YOUR ASSIGNMENT
Copy out each line below verbatim, skipping any picture.

Stored data entries
· · · · ·

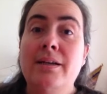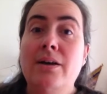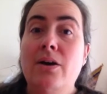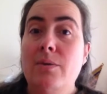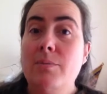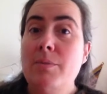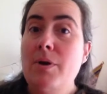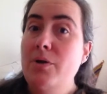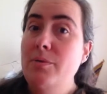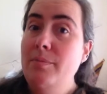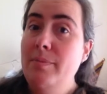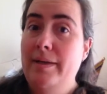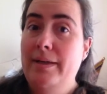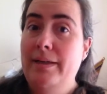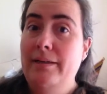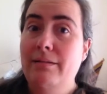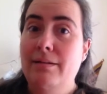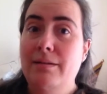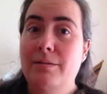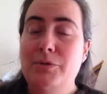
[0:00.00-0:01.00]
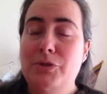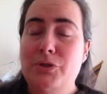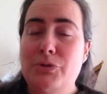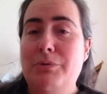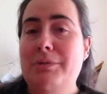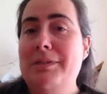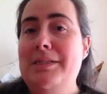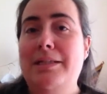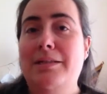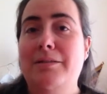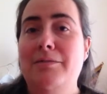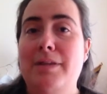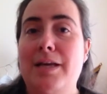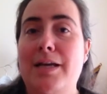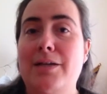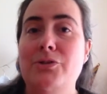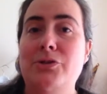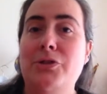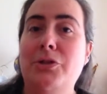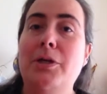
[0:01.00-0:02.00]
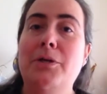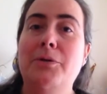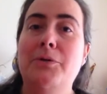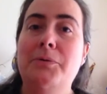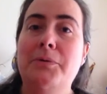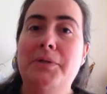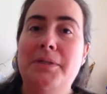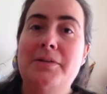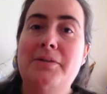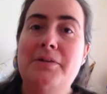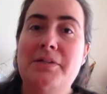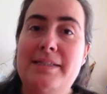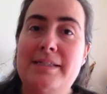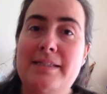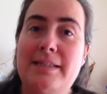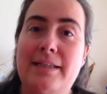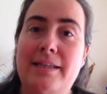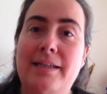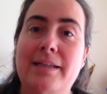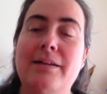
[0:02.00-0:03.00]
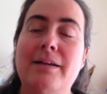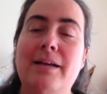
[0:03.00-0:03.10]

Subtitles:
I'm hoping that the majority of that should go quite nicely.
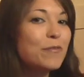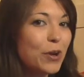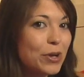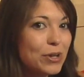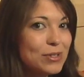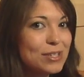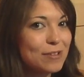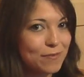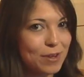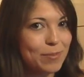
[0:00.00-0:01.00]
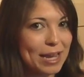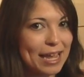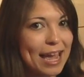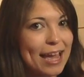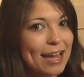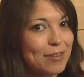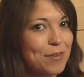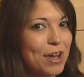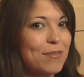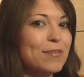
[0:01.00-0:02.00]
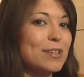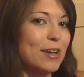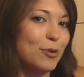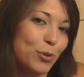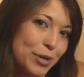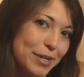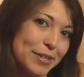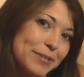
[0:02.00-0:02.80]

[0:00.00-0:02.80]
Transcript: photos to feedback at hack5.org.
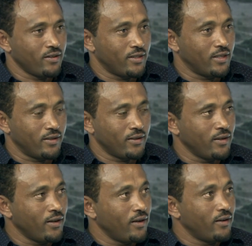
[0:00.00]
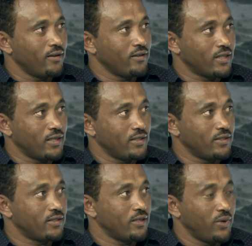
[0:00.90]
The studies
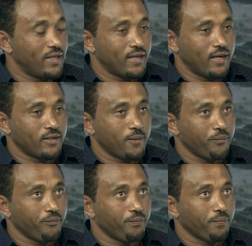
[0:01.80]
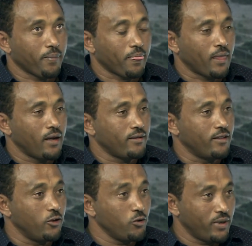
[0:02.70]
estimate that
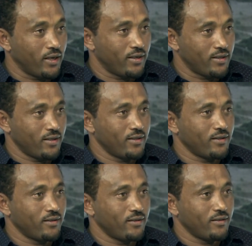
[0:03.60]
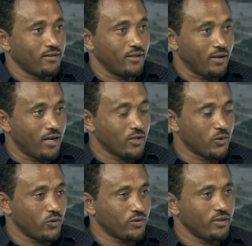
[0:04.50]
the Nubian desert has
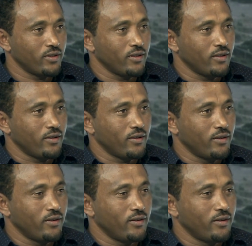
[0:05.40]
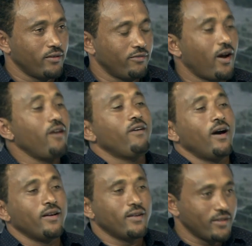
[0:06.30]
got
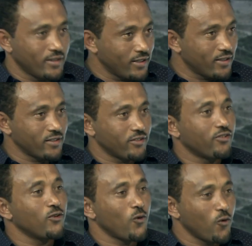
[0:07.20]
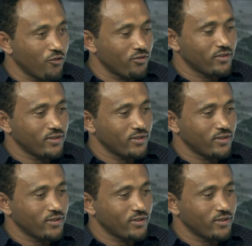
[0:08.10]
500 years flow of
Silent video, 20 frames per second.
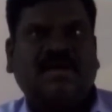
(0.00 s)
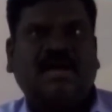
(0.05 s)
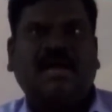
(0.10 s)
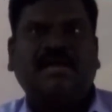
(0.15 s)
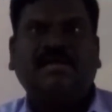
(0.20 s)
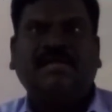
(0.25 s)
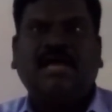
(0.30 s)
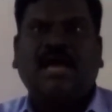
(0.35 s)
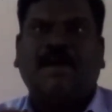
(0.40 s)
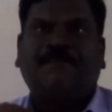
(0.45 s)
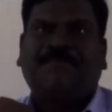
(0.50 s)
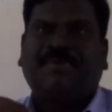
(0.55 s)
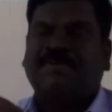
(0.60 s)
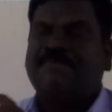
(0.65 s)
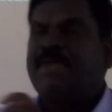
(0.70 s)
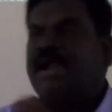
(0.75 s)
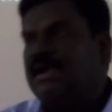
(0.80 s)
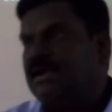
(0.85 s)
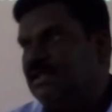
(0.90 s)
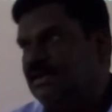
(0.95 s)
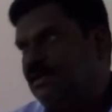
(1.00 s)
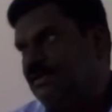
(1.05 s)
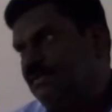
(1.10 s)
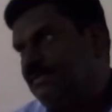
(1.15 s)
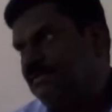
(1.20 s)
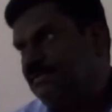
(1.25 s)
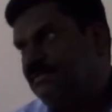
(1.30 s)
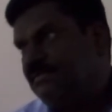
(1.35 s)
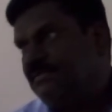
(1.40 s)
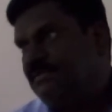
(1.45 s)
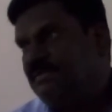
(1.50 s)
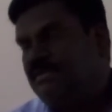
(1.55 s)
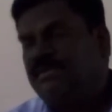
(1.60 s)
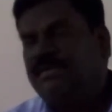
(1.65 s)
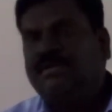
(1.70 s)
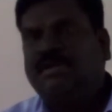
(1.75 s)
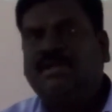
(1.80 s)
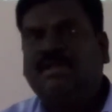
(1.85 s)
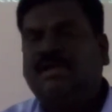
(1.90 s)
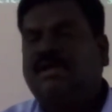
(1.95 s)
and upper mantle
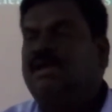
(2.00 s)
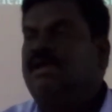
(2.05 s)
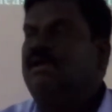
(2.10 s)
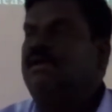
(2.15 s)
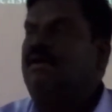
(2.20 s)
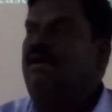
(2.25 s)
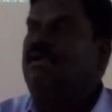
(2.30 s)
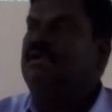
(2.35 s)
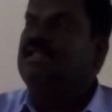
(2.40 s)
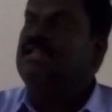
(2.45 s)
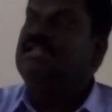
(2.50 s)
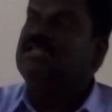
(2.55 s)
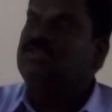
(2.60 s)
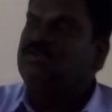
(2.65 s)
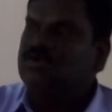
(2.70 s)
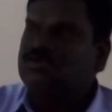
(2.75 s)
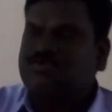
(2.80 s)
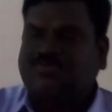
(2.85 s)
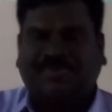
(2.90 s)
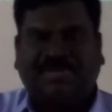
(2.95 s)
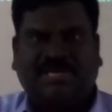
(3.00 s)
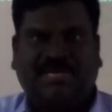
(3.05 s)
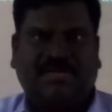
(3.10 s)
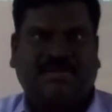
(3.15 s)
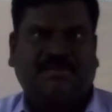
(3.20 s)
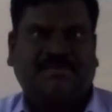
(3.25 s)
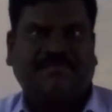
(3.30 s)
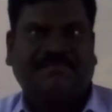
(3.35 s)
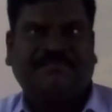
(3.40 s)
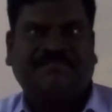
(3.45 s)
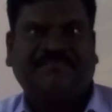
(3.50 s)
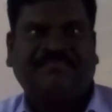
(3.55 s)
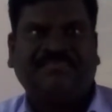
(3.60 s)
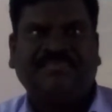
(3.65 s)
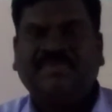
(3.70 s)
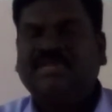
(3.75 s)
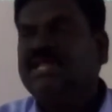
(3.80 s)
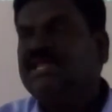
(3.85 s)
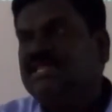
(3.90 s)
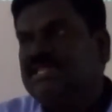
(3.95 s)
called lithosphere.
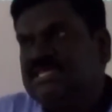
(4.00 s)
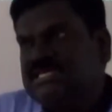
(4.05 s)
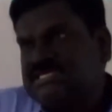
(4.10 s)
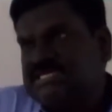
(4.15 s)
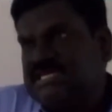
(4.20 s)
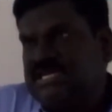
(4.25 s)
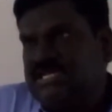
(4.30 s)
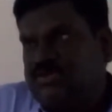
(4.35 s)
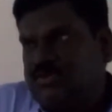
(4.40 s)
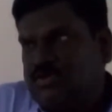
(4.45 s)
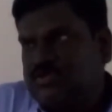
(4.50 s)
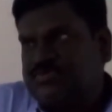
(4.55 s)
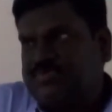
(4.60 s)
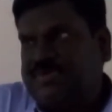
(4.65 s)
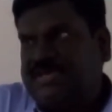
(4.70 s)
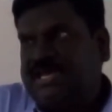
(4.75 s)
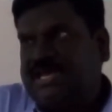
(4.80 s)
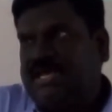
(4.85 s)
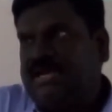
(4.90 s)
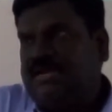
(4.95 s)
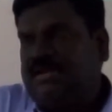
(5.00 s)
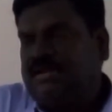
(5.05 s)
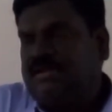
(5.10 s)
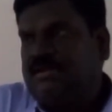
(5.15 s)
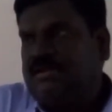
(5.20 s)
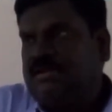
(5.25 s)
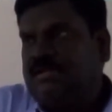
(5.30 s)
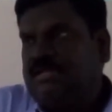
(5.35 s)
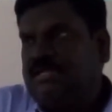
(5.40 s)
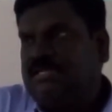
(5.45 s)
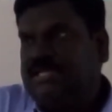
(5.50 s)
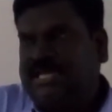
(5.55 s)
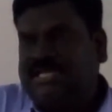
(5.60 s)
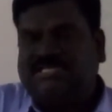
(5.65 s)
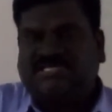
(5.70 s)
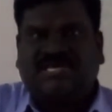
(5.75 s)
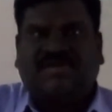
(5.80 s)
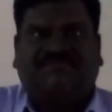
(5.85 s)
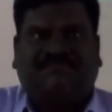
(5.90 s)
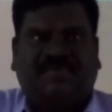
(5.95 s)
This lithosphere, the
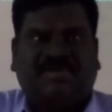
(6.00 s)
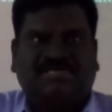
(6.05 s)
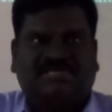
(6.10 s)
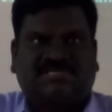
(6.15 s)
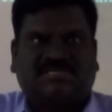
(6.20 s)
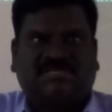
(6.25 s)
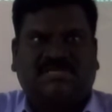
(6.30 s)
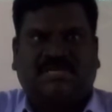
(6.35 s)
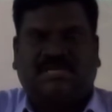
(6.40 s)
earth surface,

· · · · ·

WORKED SOLUTION
[0:00.00-0:01.00]
[0:01.00-0:02.00]
[0:02.00-0:03.00]
[0:03.00-0:03.10]

Subtitles:
I'm hoping that the majority of that should go quite nicely.
[0:00.00-0:01.00]
[0:01.00-0:02.00]
[0:02.00-0:02.80]

[0:00.00-0:02.80]
Transcript: photos to feedback at hack5.org.
[0:00.00]
[0:00.90]
The studies
[0:01.80]
[0:02.70]
estimate that
[0:03.60]
[0:04.50]
the Nubian desert has
[0:05.40]
[0:06.30]
got
[0:07.20]
[0:08.10]
500 years flow of
Silent video, 20 frames per second.
(0.00 s)
(0.05 s)
(0.10 s)
(0.15 s)
(0.20 s)
(0.25 s)
(0.30 s)
(0.35 s)
(0.40 s)
(0.45 s)
(0.50 s)
(0.55 s)
(0.60 s)
(0.65 s)
(0.70 s)
(0.75 s)
(0.80 s)
(0.85 s)
(0.90 s)
(0.95 s)
(1.00 s)
(1.05 s)
(1.10 s)
(1.15 s)
(1.20 s)
(1.25 s)
(1.30 s)
(1.35 s)
(1.40 s)
(1.45 s)
(1.50 s)
(1.55 s)
(1.60 s)
(1.65 s)
(1.70 s)
(1.75 s)
(1.80 s)
(1.85 s)
(1.90 s)
(1.95 s)
and upper mantle
(2.00 s)
(2.05 s)
(2.10 s)
(2.15 s)
(2.20 s)
(2.25 s)
(2.30 s)
(2.35 s)
(2.40 s)
(2.45 s)
(2.50 s)
(2.55 s)
(2.60 s)
(2.65 s)
(2.70 s)
(2.75 s)
(2.80 s)
(2.85 s)
(2.90 s)
(2.95 s)
(3.00 s)
(3.05 s)
(3.10 s)
(3.15 s)
(3.20 s)
(3.25 s)
(3.30 s)
(3.35 s)
(3.40 s)
(3.45 s)
(3.50 s)
(3.55 s)
(3.60 s)
(3.65 s)
(3.70 s)
(3.75 s)
(3.80 s)
(3.85 s)
(3.90 s)
(3.95 s)
called lithosphere.
(4.00 s)
(4.05 s)
(4.10 s)
(4.15 s)
(4.20 s)
(4.25 s)
(4.30 s)
(4.35 s)
(4.40 s)
(4.45 s)
(4.50 s)
(4.55 s)
(4.60 s)
(4.65 s)
(4.70 s)
(4.75 s)
(4.80 s)
(4.85 s)
(4.90 s)
(4.95 s)
(5.00 s)
(5.05 s)
(5.10 s)
(5.15 s)
(5.20 s)
(5.25 s)
(5.30 s)
(5.35 s)
(5.40 s)
(5.45 s)
(5.50 s)
(5.55 s)
(5.60 s)
(5.65 s)
(5.70 s)
(5.75 s)
(5.80 s)
(5.85 s)
(5.90 s)
(5.95 s)
This lithosphere, the
(6.00 s)
(6.05 s)
(6.10 s)
(6.15 s)
(6.20 s)
(6.25 s)
(6.30 s)
(6.35 s)
(6.40 s)
earth surface,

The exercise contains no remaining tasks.